The General Services Administration shook up its staff in the wake of 2012 revelations of lavish spending at a Las Vegas conference, in what some have called a heavy-handed response to the scandal. Here is a look at where some of the officials fired in the aftermath of the inspector general’s report on the conference have ended up:

  • Martha Johnson, former administrator: Johnson resigned on April 2, 2012, the day the IG’s final report came out. She has released two books since her departure from the federal sector; one, a novel, and the other, a leadership guide. Her fall from grace has been hard and swift, according to a recent profile in The Washington Post. “This is a story about taking the fall in Washington and what happens when the news cycle moves on,” Post reporter Lillian Cunningham wrote of Johnson last year. “When power evaporates and you’re just a 61-year-old without a job.” Johnson has struggled to get consulting work because she’s “toxic,” and can be found making unpaid speaking appearances in front of crowds of 30 people talking about “learning from failure,” the profile said.  
  • Jeff Neely, former regional commissioner: Neely was perhaps the GSA employee most centrally connected to the lavish spending found in the IG report, as he was charged with organizing the Las Vegas conference.
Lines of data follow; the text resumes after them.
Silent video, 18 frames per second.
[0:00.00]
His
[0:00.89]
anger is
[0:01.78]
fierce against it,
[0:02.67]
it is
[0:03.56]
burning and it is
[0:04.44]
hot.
GSA suspended Neely after the report came out. In September, Neely was indicted on charges of fraud brought by the federal government. He is accused of repeatedly -- in Las Vegas and other locations around the globe -- “submitting false and fraudulent charges” to the government for reimbursement. If convicted, Neely faces a maximum sentence of five years imprisonment, and a fine of $250,000 for each violation. At the time of his indictment, Neely was still on GSA’s payroll, according to Law360.
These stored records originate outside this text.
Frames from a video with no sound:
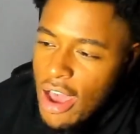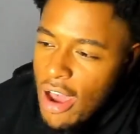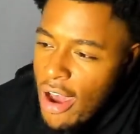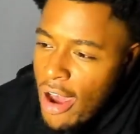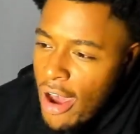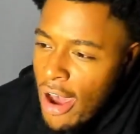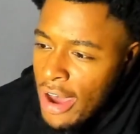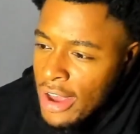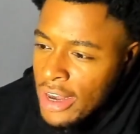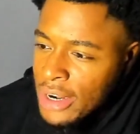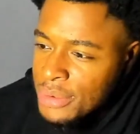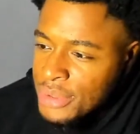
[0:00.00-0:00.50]

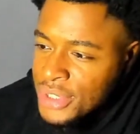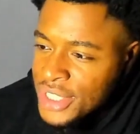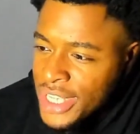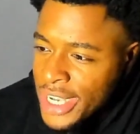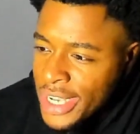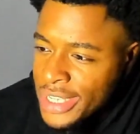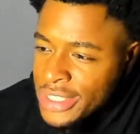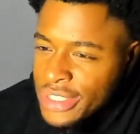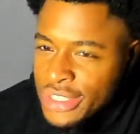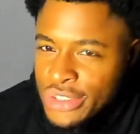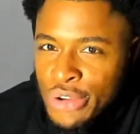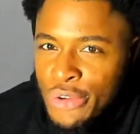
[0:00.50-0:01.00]
all them
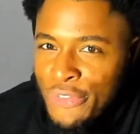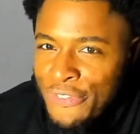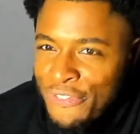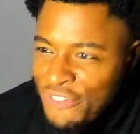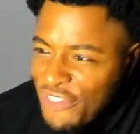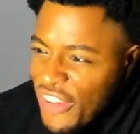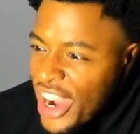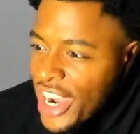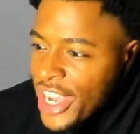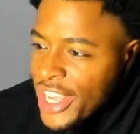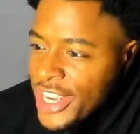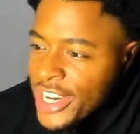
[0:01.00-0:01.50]
shits too
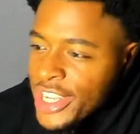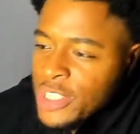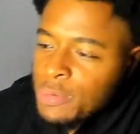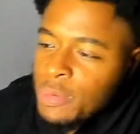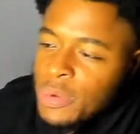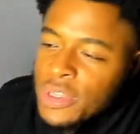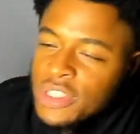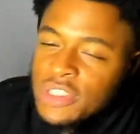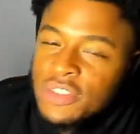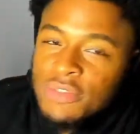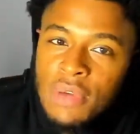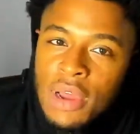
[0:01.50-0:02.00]
fucking
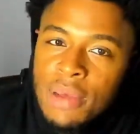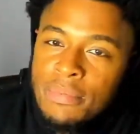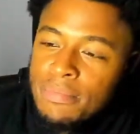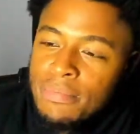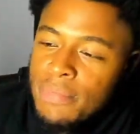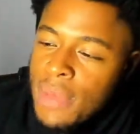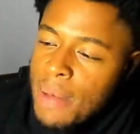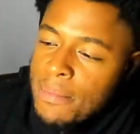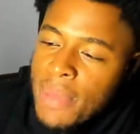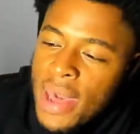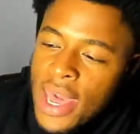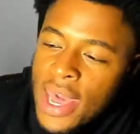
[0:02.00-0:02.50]
expensive. My,
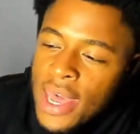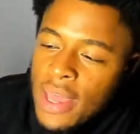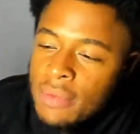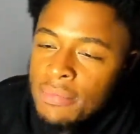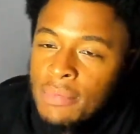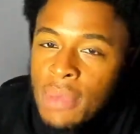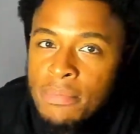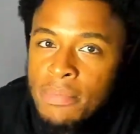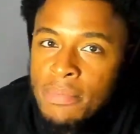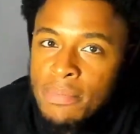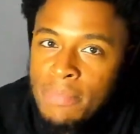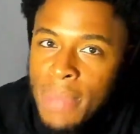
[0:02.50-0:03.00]
my bad,
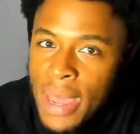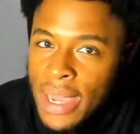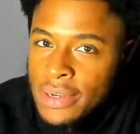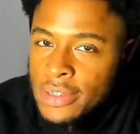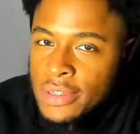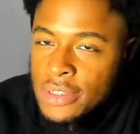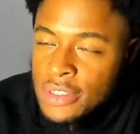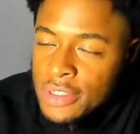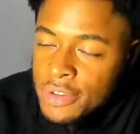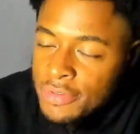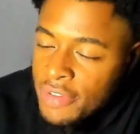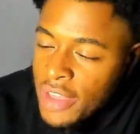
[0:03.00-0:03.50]
my back to
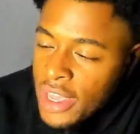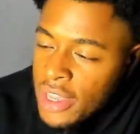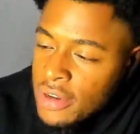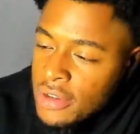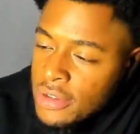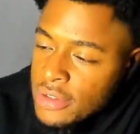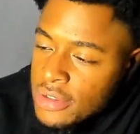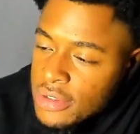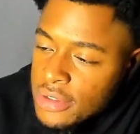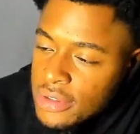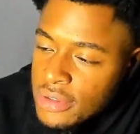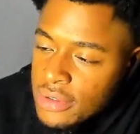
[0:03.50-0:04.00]

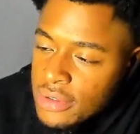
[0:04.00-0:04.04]
Savannah's.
  • Robert Peck, former Public Buildings Service commissioner: Peck was fired immediately when the report was released, and he now works in the private sector as the Government Practice Area Leader at the real estate firm Gensler. He told Government Executive he is adjusting well to private-sector life, as -- having spent half his life outside federal space -- he was not a career government guy. While Peck was drawn to the idea of federal service, he knew what he was getting himself into. “I don’t think there’s a higher calling than public service,” Peck said, “but it has its risks, particularly if you’re a political appointee like I was.”
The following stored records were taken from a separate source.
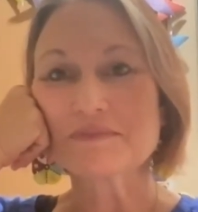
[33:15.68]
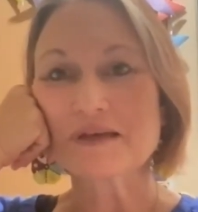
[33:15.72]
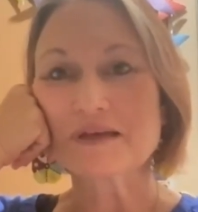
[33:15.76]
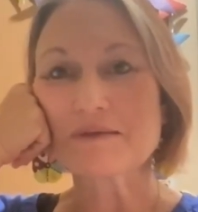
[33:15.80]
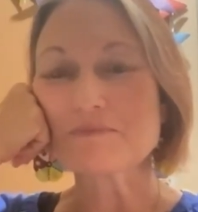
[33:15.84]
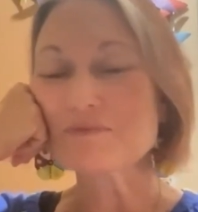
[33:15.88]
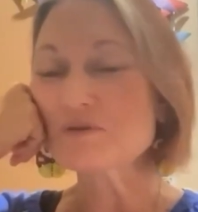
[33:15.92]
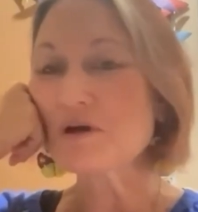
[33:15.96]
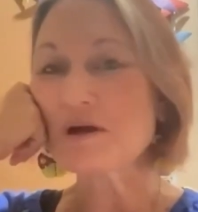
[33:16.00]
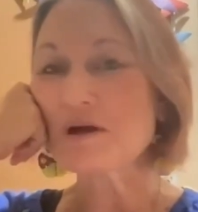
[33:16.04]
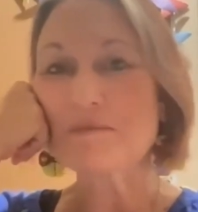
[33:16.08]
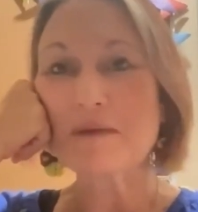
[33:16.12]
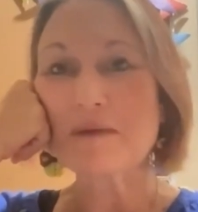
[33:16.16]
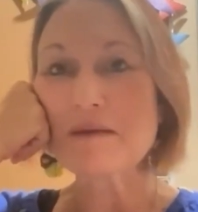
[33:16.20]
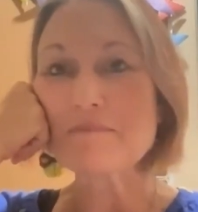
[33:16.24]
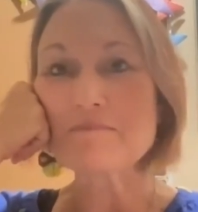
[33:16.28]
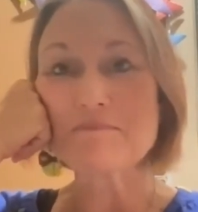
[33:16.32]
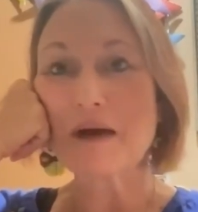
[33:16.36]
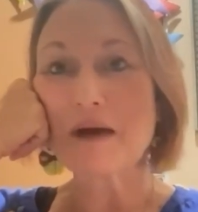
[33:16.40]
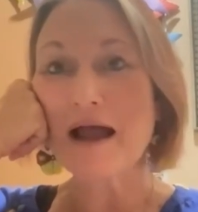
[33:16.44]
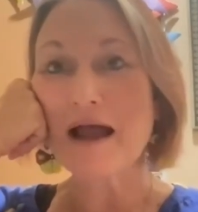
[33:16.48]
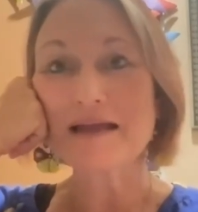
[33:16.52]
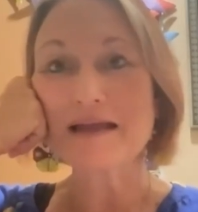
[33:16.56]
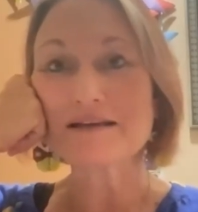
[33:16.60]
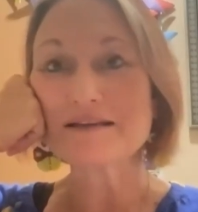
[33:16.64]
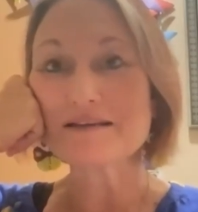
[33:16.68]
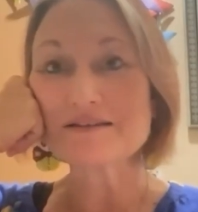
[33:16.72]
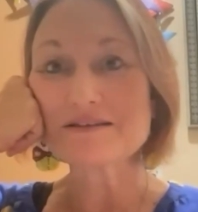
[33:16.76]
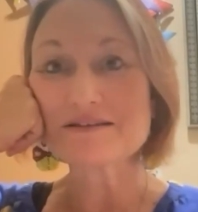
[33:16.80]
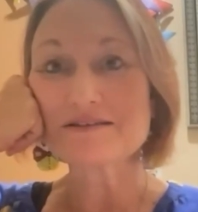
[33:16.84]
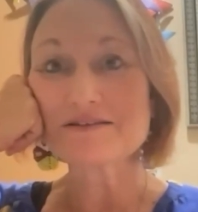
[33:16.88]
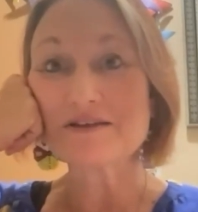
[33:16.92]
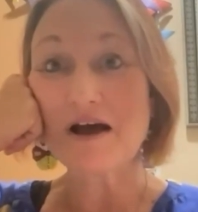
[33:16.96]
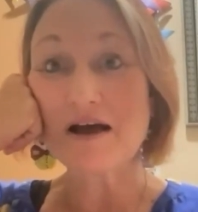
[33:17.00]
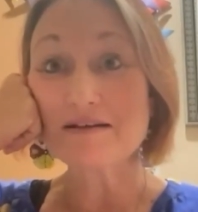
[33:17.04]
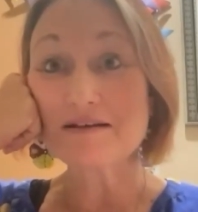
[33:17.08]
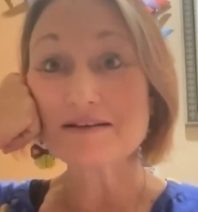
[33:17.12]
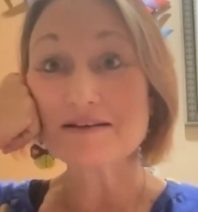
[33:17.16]
I'm sorry, my mind is
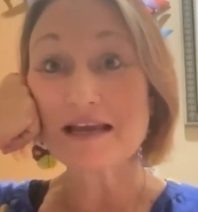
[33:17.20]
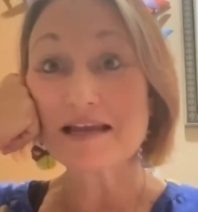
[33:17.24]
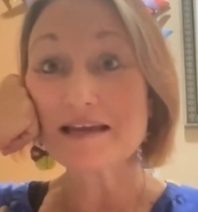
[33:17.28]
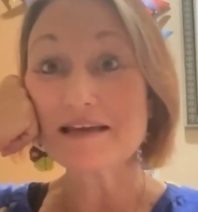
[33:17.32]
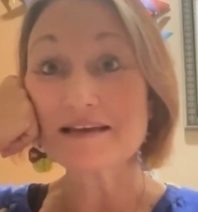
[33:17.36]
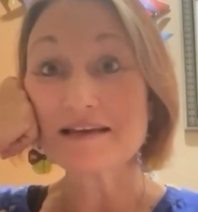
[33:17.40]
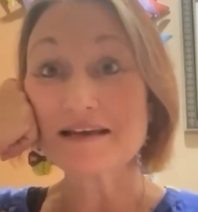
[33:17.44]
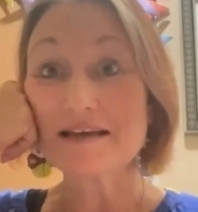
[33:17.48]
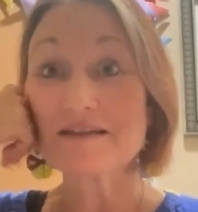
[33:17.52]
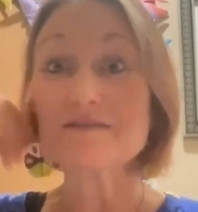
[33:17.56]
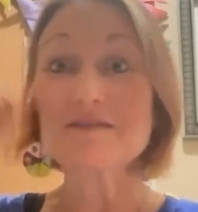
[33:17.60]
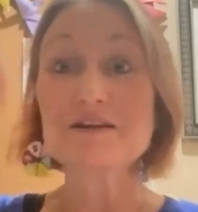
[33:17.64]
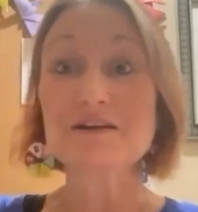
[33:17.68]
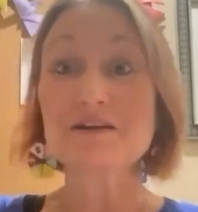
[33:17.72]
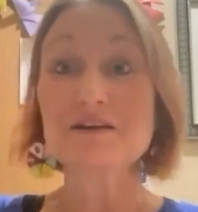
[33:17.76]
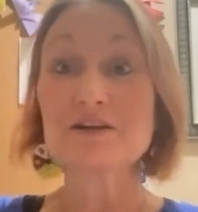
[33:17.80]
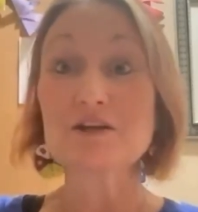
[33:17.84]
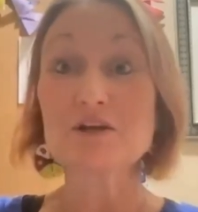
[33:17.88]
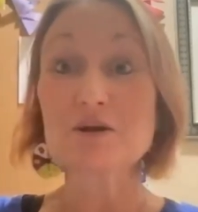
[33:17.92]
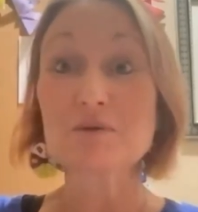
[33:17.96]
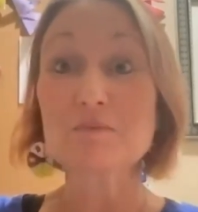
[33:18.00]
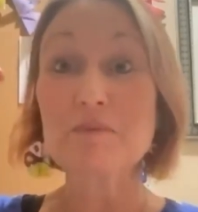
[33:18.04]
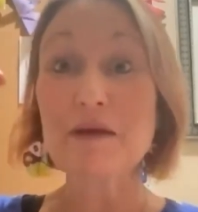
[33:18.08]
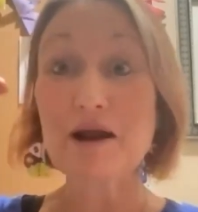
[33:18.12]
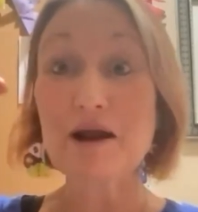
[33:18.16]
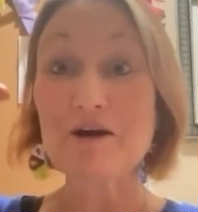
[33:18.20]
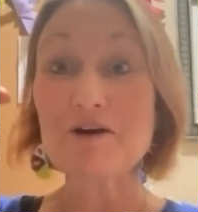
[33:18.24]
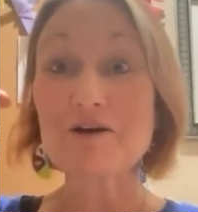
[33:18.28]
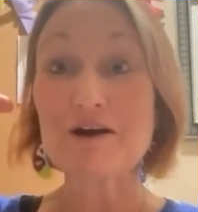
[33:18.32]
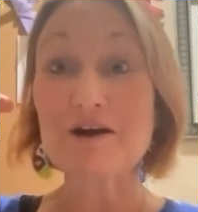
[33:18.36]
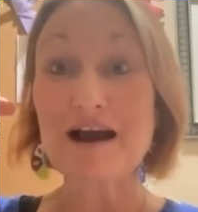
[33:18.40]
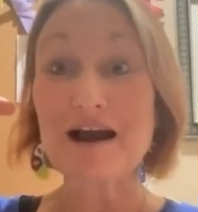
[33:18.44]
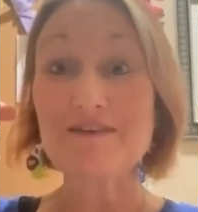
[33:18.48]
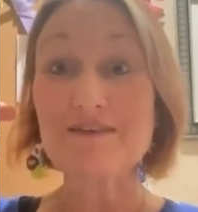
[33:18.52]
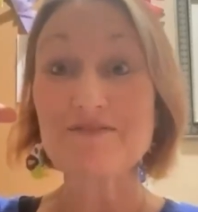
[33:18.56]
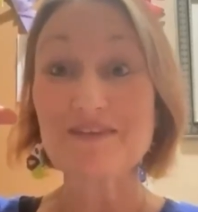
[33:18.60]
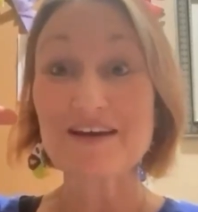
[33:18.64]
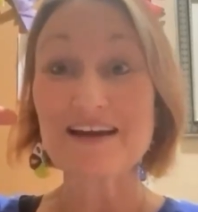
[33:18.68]
not taking it, the little
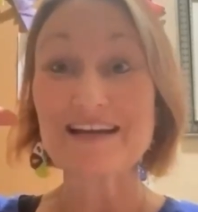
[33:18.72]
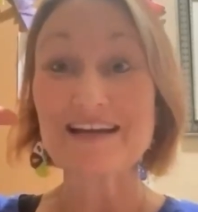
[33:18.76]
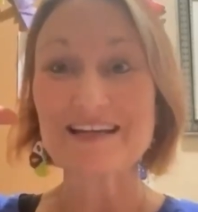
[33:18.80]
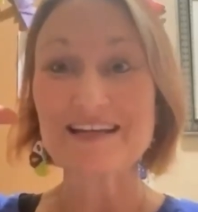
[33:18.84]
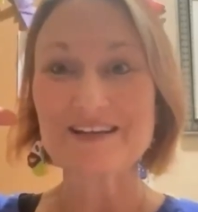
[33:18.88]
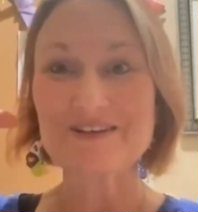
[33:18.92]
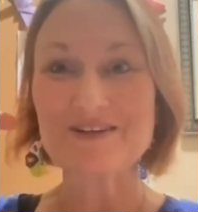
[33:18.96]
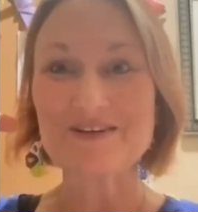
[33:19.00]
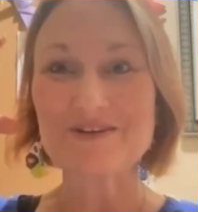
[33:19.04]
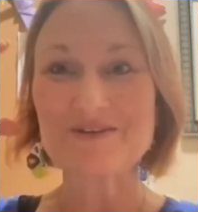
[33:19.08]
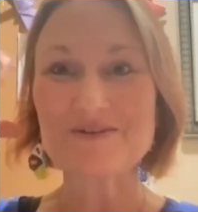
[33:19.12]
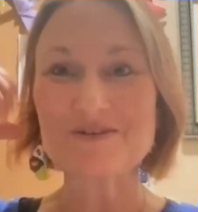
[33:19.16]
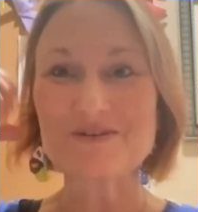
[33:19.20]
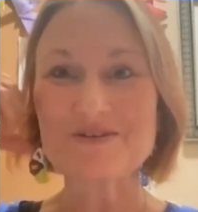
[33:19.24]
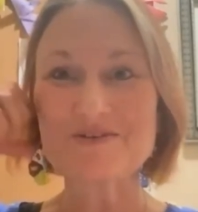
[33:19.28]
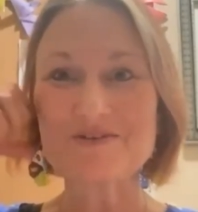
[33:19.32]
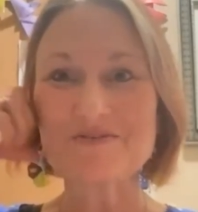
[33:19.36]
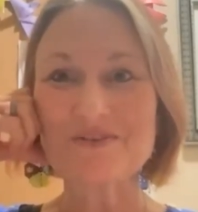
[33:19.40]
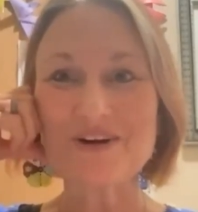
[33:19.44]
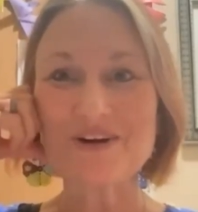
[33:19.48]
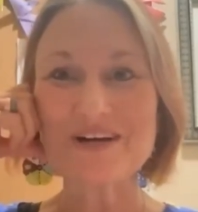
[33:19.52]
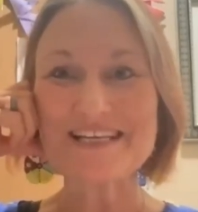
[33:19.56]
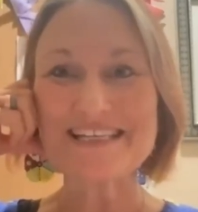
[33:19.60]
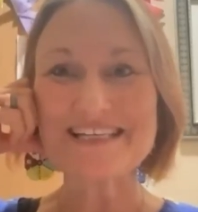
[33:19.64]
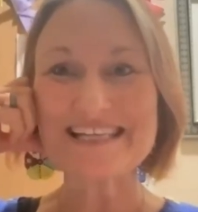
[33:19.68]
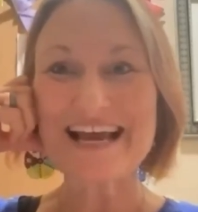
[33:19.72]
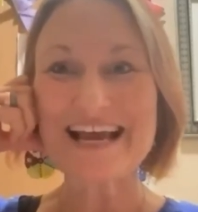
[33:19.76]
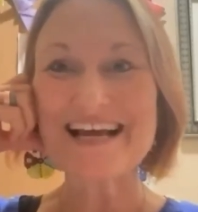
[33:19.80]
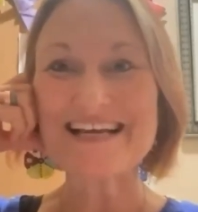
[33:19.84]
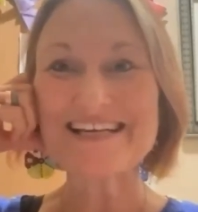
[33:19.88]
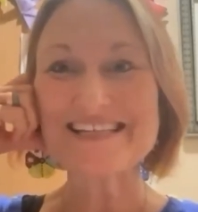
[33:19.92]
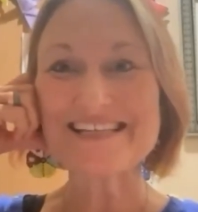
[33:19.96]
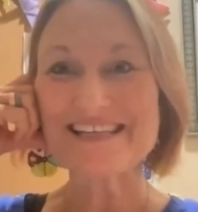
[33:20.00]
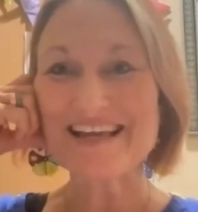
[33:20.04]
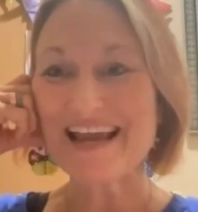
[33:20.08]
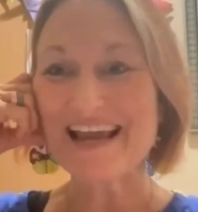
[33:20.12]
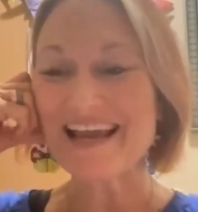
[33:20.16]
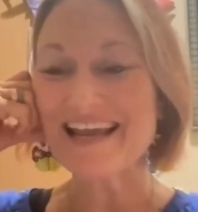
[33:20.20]
paragraph that he used for his
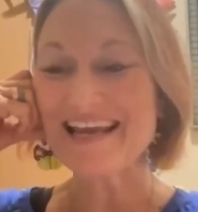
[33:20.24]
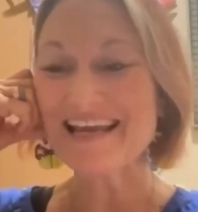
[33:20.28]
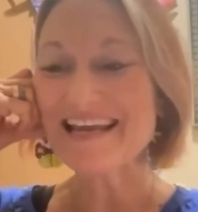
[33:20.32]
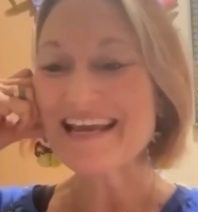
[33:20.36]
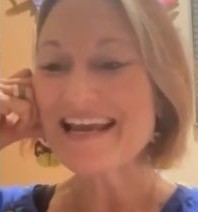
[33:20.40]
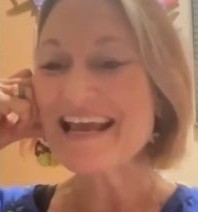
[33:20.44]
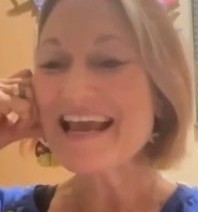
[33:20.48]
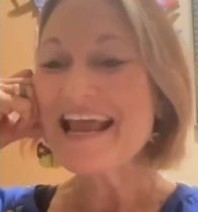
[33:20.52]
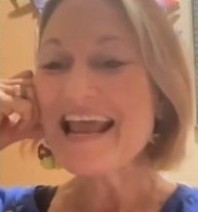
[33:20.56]
essay.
  • Paul Prouty, regional commissioner: Prouty was fired after being placed on administrative leave. Recently, however, the Merit Systems Protection Board ordered Prouty reinstated with back pay, saying managers “cannot be held responsible for the improprieties of subordinate employees.” Following a GSA appeal, MSPB’s central board upheld an earlier decision reached by an administrative judge. Prouty, who has worked at GSA for 44 years, including a stint as acting administrator, is now back at his post in Denver, Colo.
  • Jim Weller, regional commissioner: Weller was also fired after being placed on administrative leave. In a case decided by MSPB’s central board in conjunction with Prouty’s, Weller was also reinstated with back pay. Alan Lescht, Weller’s attorney, told Government Executive he expects a smooth transition for Weller, as he is a “long-time public servant” who “knows the people” at GSA. “I think he’s really looking forward to going back to work,” Lescht said. Weller has already returned his GSA office in Fort Worth, Texas.
  • Robin Graf, former regional commissioner: Graf was placed on administrative leave, and has since entered retirement.
  • Stephen Leeds, former senior counsel to the administrator: Leeds -- also a former acting administrator -- was fired immediately upon the release of the IG report. Since his termination, Leeds has worked for the law firm Rogers & Hardin LLP and Sustainability Consultants LLC.